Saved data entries
======

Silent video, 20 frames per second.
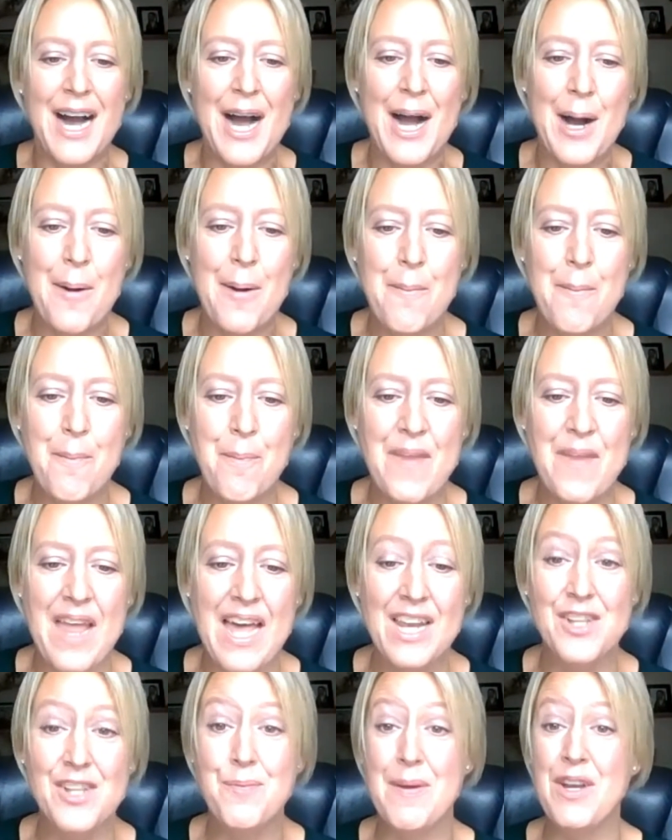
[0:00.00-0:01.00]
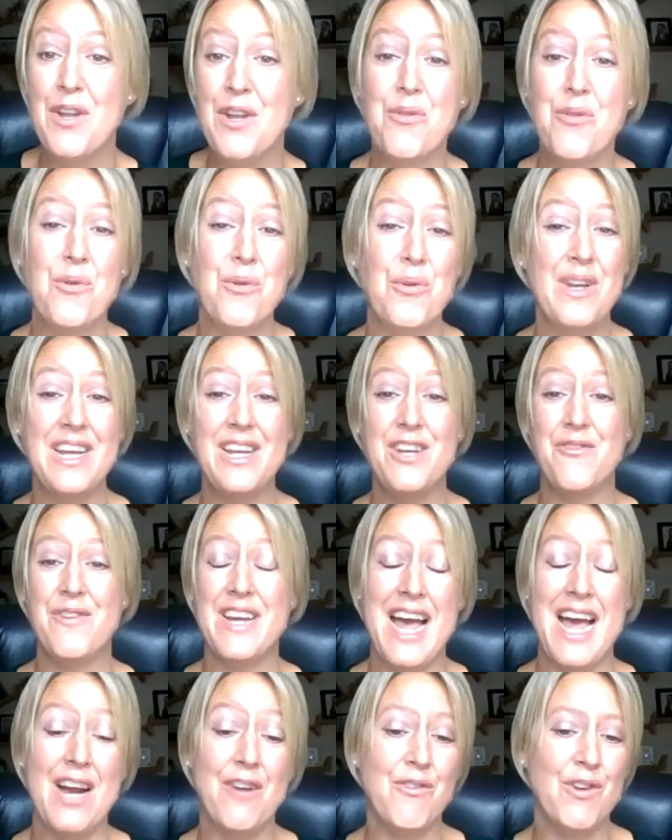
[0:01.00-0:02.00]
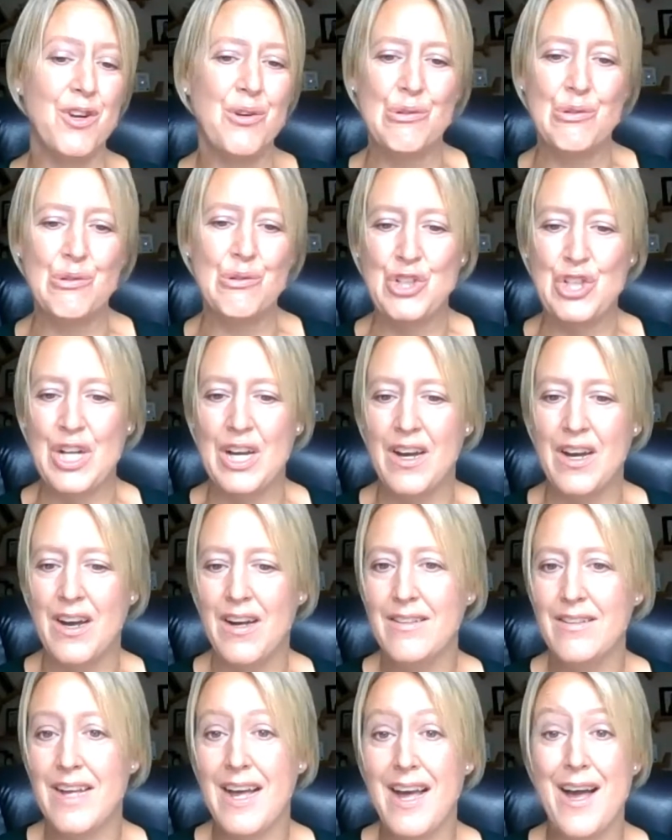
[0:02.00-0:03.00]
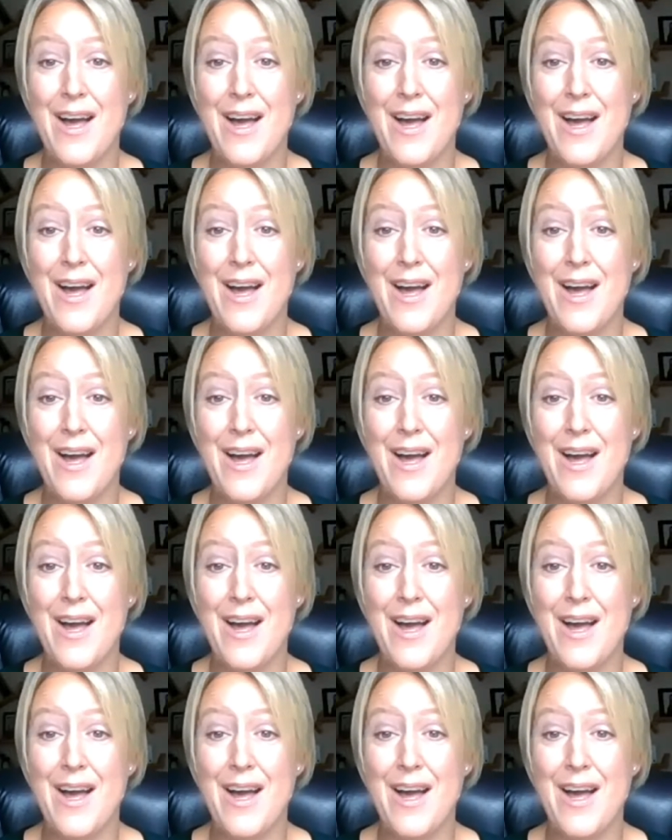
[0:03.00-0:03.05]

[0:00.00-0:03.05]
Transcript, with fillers: um, and has been a thought leader in agriculture.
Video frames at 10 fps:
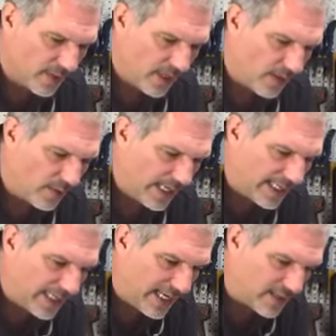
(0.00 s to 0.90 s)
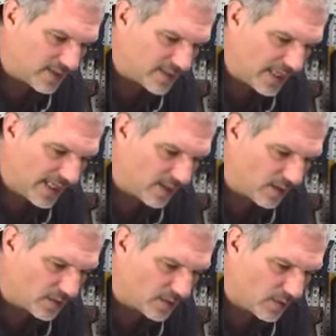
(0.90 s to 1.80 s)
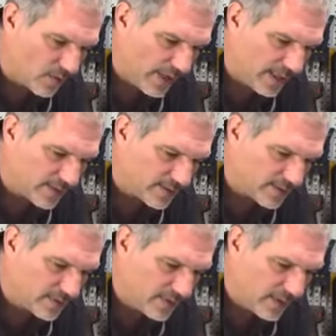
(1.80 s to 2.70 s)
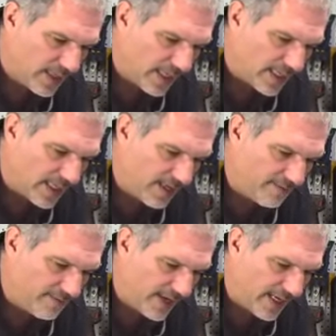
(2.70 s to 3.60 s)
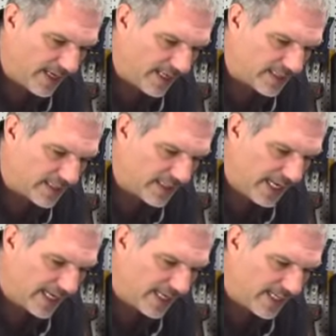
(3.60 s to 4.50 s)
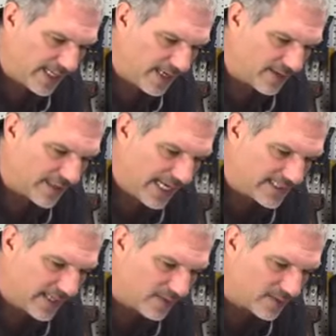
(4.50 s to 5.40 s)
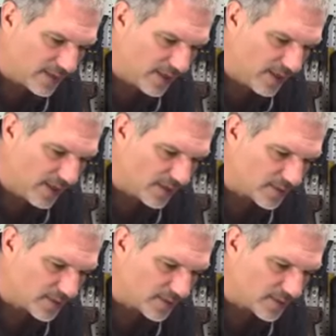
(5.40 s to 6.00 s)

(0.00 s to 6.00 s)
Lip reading: I want to get the other side also wet, and if I can get the light in there, that's how it's going to cure.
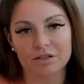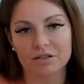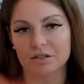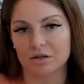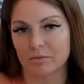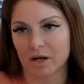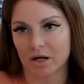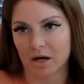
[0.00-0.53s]
no
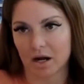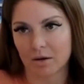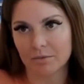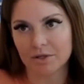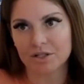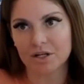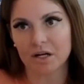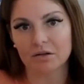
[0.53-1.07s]
matter how
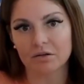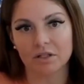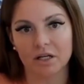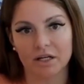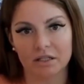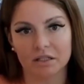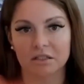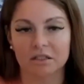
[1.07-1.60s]
much I don't
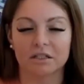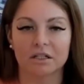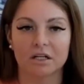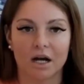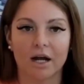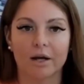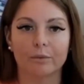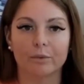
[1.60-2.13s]
like it,
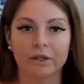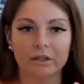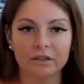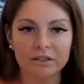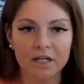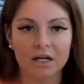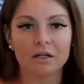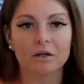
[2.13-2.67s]
I will
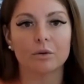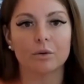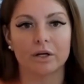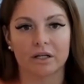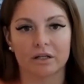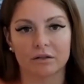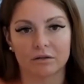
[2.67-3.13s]
not quit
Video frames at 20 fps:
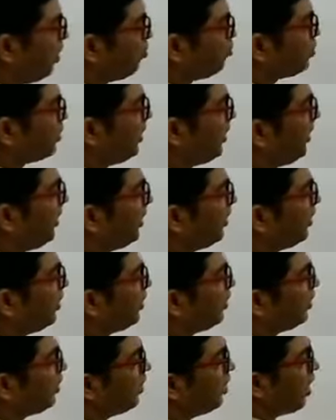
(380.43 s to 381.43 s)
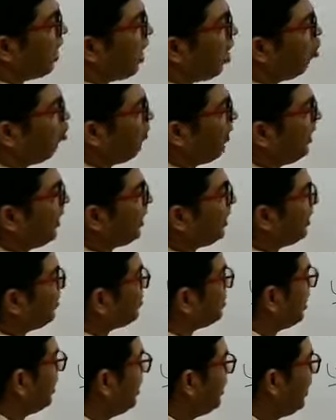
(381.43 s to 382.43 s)
see, how many terms
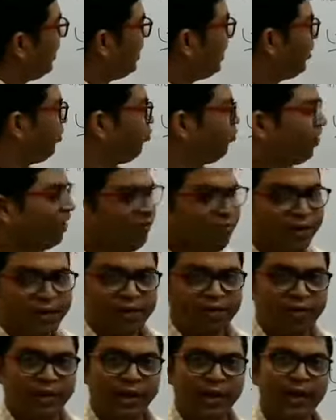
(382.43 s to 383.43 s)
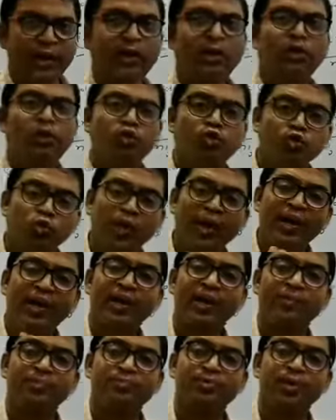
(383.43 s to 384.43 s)
are there in 2n factorial? 2n
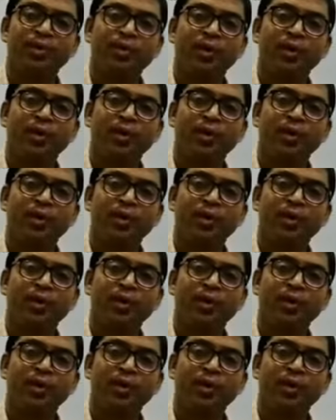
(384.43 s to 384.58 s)
terms.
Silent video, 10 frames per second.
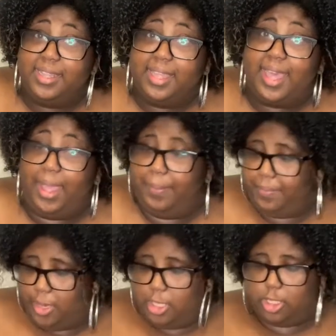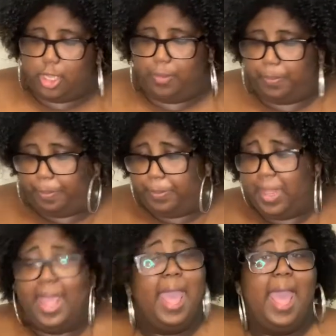Okay? So
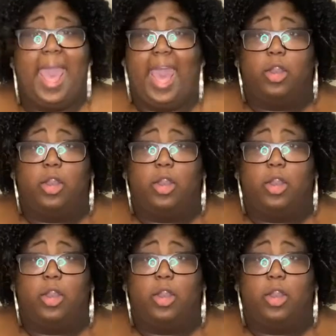I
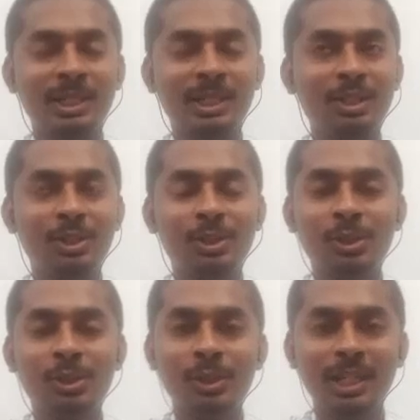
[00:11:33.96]
two,
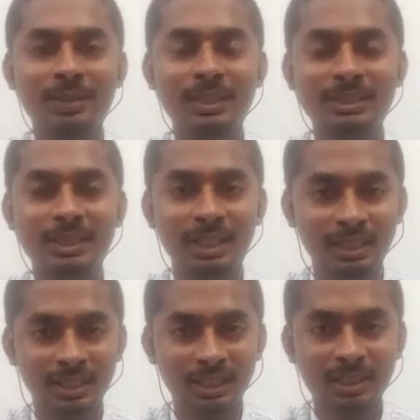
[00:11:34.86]
I will say
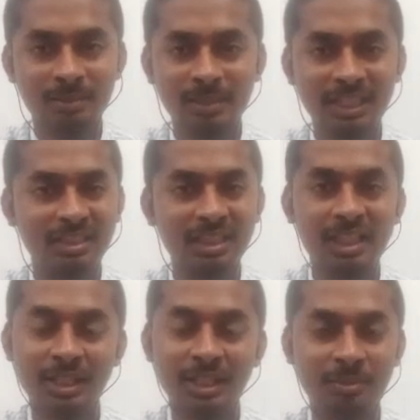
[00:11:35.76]
communication
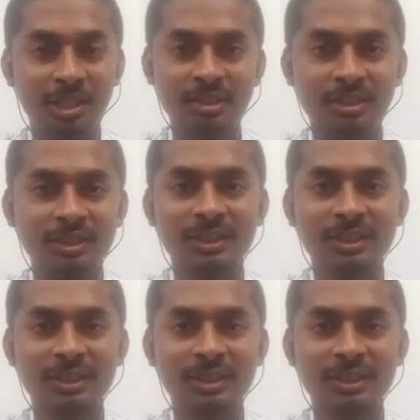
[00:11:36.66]
and EMT, sir.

======

:: WHAT TO PRODUCE ::
Only exact duplicates of the lines from the one containing "[0:00.00-0:01.00]" through the final line of the entries, both included, are needed, with pictures left out.

:: EXPECTED ANSWER ::
[0:00.00-0:01.00]
[0:01.00-0:02.00]
[0:02.00-0:03.00]
[0:03.00-0:03.05]

[0:00.00-0:03.05]
Transcript, with fillers: um, and has been a thought leader in agriculture.
Video frames at 10 fps:
(0.00 s to 0.90 s)
(0.90 s to 1.80 s)
(1.80 s to 2.70 s)
(2.70 s to 3.60 s)
(3.60 s to 4.50 s)
(4.50 s to 5.40 s)
(5.40 s to 6.00 s)

(0.00 s to 6.00 s)
Lip reading: I want to get the other side also wet, and if I can get the light in there, that's how it's going to cure.
[0.00-0.53s]
no
[0.53-1.07s]
matter how
[1.07-1.60s]
much I don't
[1.60-2.13s]
like it,
[2.13-2.67s]
I will
[2.67-3.13s]
not quit
Video frames at 20 fps:
(380.43 s to 381.43 s)
(381.43 s to 382.43 s)
see, how many terms
(382.43 s to 383.43 s)
(383.43 s to 384.43 s)
are there in 2n factorial? 2n
(384.43 s to 384.58 s)
terms.
Silent video, 10 frames per second.
Okay? So
I
[00:11:33.96]
two,
[00:11:34.86]
I will say
[00:11:35.76]
communication
[00:11:36.66]
and EMT, sir.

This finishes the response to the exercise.